Plastik cerrahi, ana amacı konjenital, tümör veya tutulumsal olsun farklı anormallik türlerini düzeltmek olan cerrahi tıp dalı olarak adlandırılır. Çok sayıda teknik ve hastanın kendi vücudundan alınan bir dizi doku kullanılarak deformiteyi yeniden yapılandırarak daha doğal bir görünüm kazandırmak mümkündür. Böylece kurtulmak istediği kusurları olanlar plastik cerrahiye başvurmaya karar verirler. Kozmetik cerrahinin, rekonstrüktif cerrahi ve kozmetik cerrahi gibi diğer iki dala veya pratik alana ayrıldığından bahsetmek önemlidir, ancak bunlara genellikle onları oluşturan alanın adıyla anılır.

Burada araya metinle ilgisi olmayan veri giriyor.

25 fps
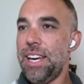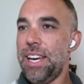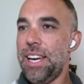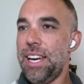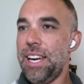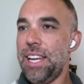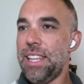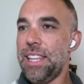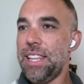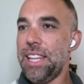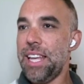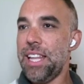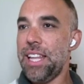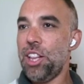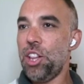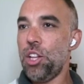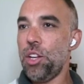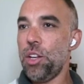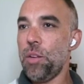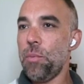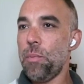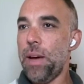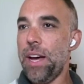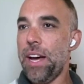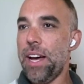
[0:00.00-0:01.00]
and then
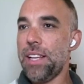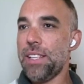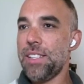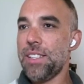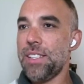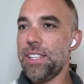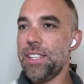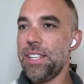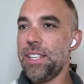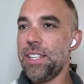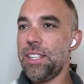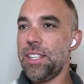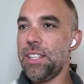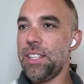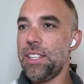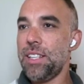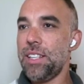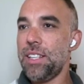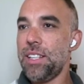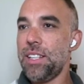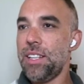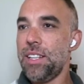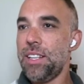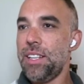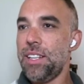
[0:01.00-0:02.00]
look past it.
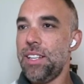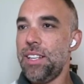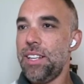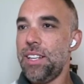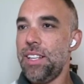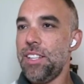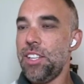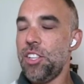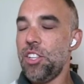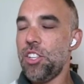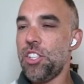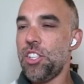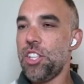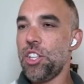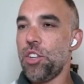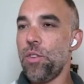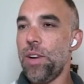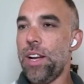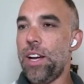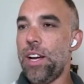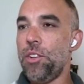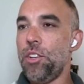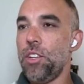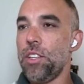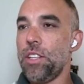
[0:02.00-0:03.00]
And then just to
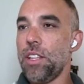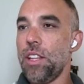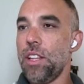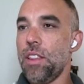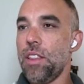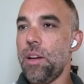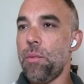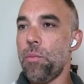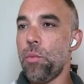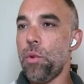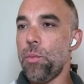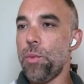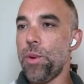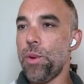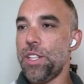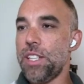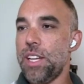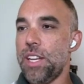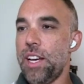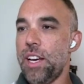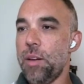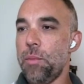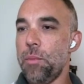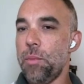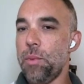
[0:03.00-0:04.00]
ground, look at the thumb one more
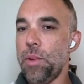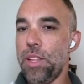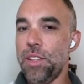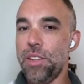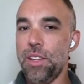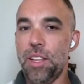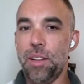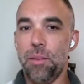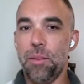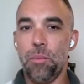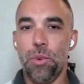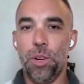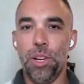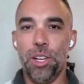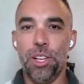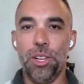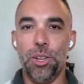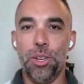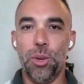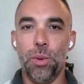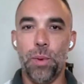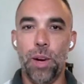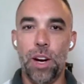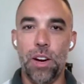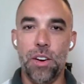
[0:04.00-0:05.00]
time, and then bring
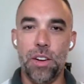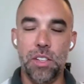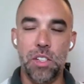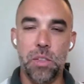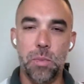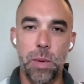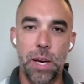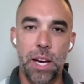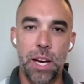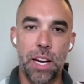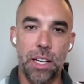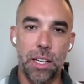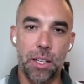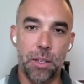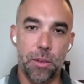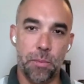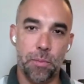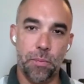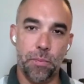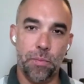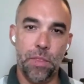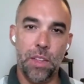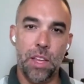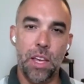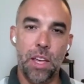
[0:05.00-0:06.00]
your awareness back.
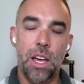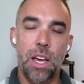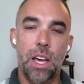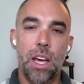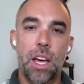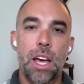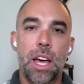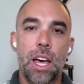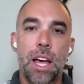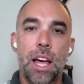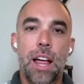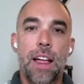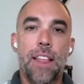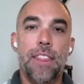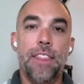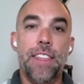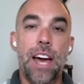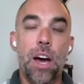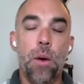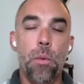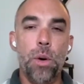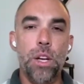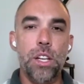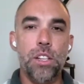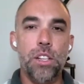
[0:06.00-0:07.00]

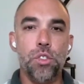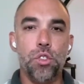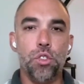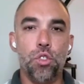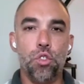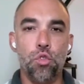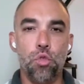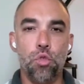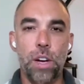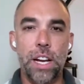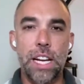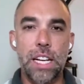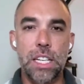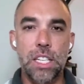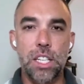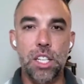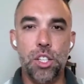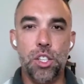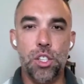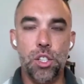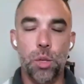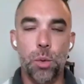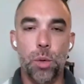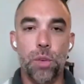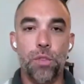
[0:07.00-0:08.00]
That one is great to
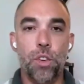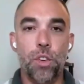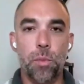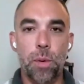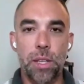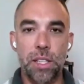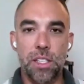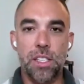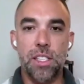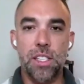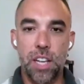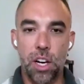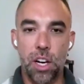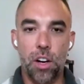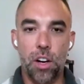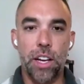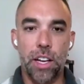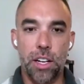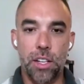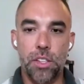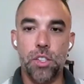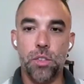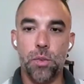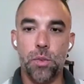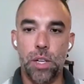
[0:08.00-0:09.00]
do if you've been staring
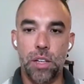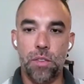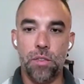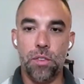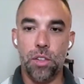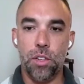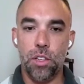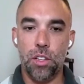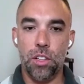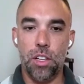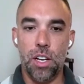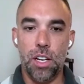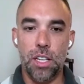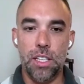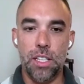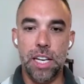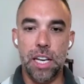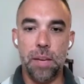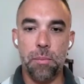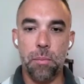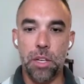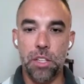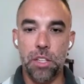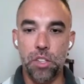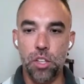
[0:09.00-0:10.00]
at a screen for a long
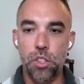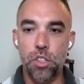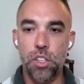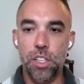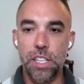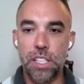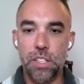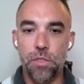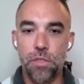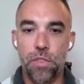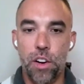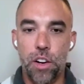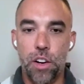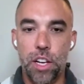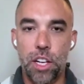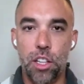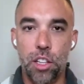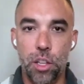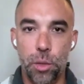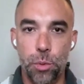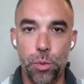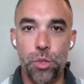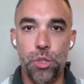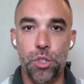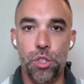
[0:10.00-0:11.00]
time, because usually it's very
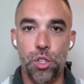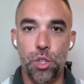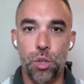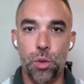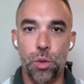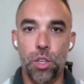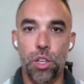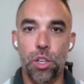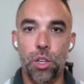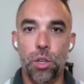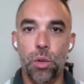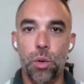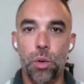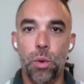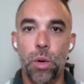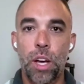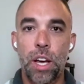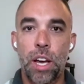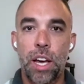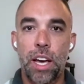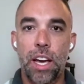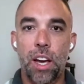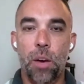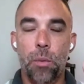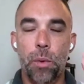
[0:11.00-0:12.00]
close to you,
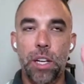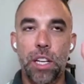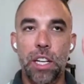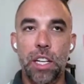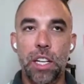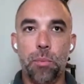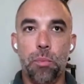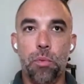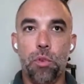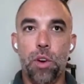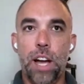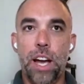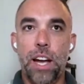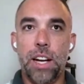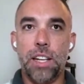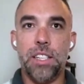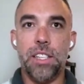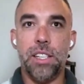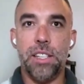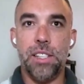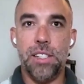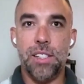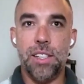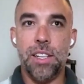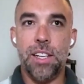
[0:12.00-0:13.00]
and we need to
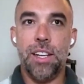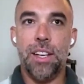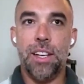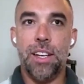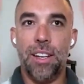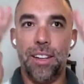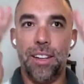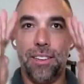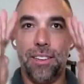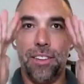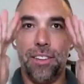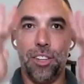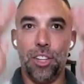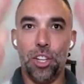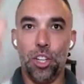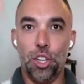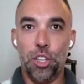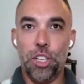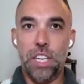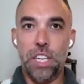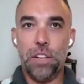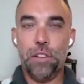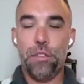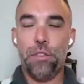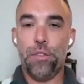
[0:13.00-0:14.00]
practice
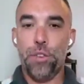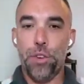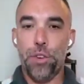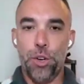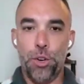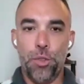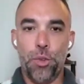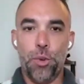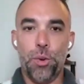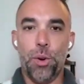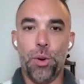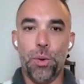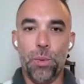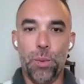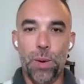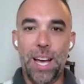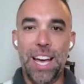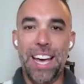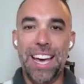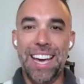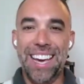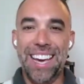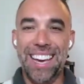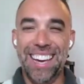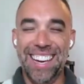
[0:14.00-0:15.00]
looking further away.
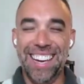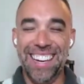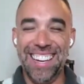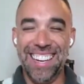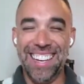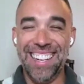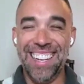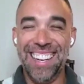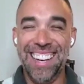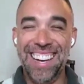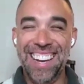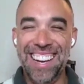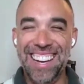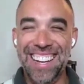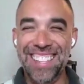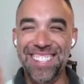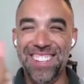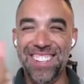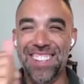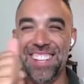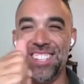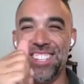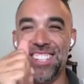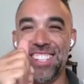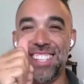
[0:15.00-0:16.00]
And so
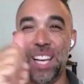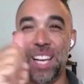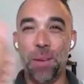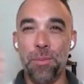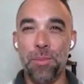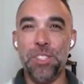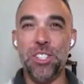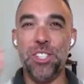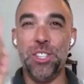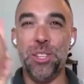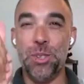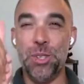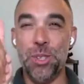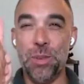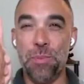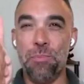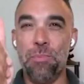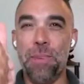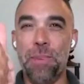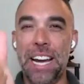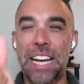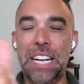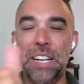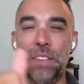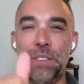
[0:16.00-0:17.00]
that just helps you to
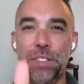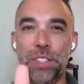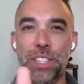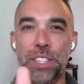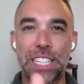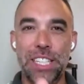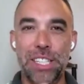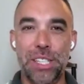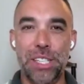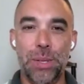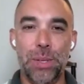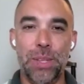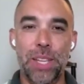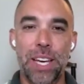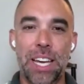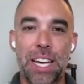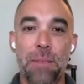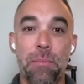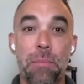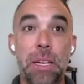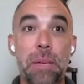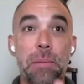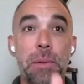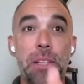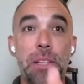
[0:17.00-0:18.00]
mindfully do that.
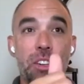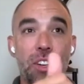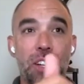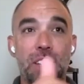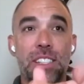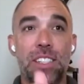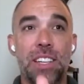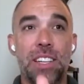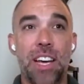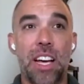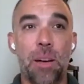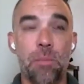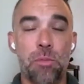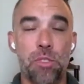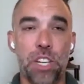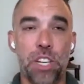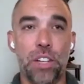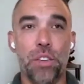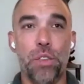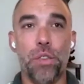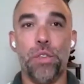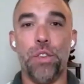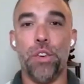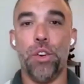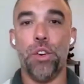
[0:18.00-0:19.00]
And maybe there is an
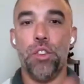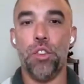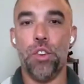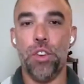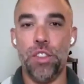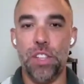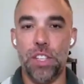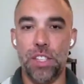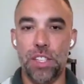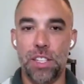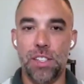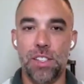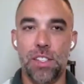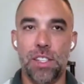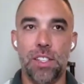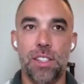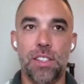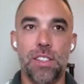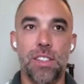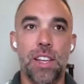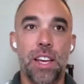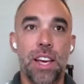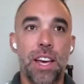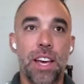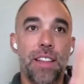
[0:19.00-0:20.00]
object further in the
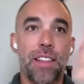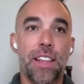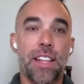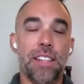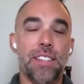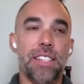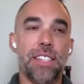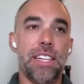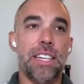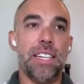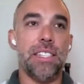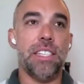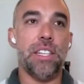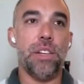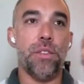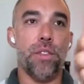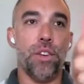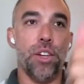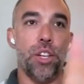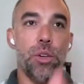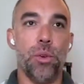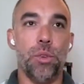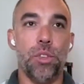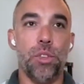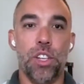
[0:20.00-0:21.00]
distance that's easy for
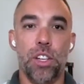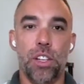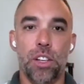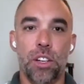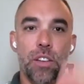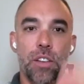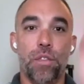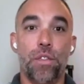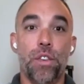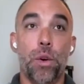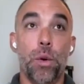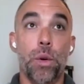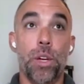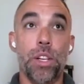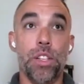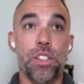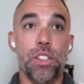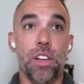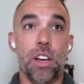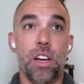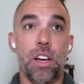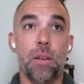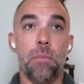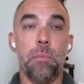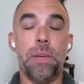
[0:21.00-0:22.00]
you to focus
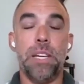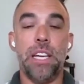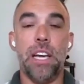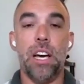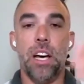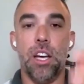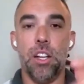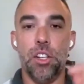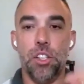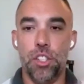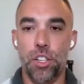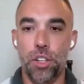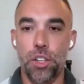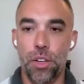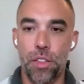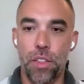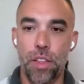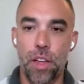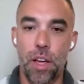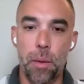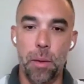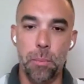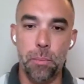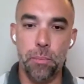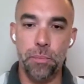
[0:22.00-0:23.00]
on beyond your
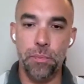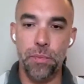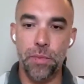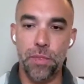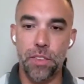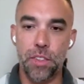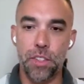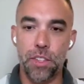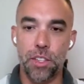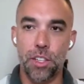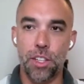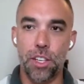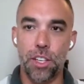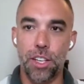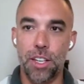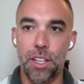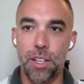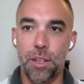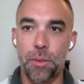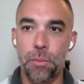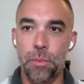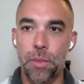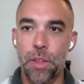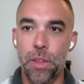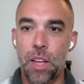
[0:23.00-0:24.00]
thumb.
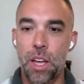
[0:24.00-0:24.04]
Good.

Geleneksel olarak plastik cerrahi, vücudu estetik olarak iyileştirmeyi amaçlayan bir disiplin olarak kabul edilir; onları daha güzel yap. Alanla ilgili bu fikir, gerçeklikten çok uzak olmasa da, asil amacını bir kenara bırakıyor: kusurla doğmanın talihsizliğine maruz kalanlara normal bir görünüm vermek. Estetik cerrahinin kökenleri eski uygarlıklara kadar uzanmaktadır. In Aslında, bu başlangıcı genel cerrahinin olanlarla karıştırılır. Bulunan en eski belge, Mısır'da Edwin Smith tarafından MÖ 2.500 ila 3.000 yılları arasına tarihlendirilmiştir. Orada çok sayıda tıbbi vaka ve bunlar için olası tedaviler anlatılmaktadır; bunlardan birinde nasıl tamir edileceğinden bahsediliyorburun.
Rekonstrüktif cerrahi, sanatı gereği, yalnızca artık hasta için bir tehdit oluşturmasa da, yaşamlarını sosyal ve psikolojik düzeyde etkileyebilecek vakalarla ilgilenir. Estetik ise tıbbi bir risk olmamasına rağmen görünüşü konusunda kendini güvensiz hisseden kişinin ihtiyaçlarını karşılayan bir estetiktir; Vücut Dismorfik Bozukluğu olarak bilinen bu tür ameliyatları çok uzağa alan, onlara ve görünümlerine takıntı yapan insanlar var. Bununla birlikte, terapiler sırasında onlara rehberlik etmesi ve gerekli ilaçları yazması için bir akıl sağlığı uzmanına başvurmaları gerekir.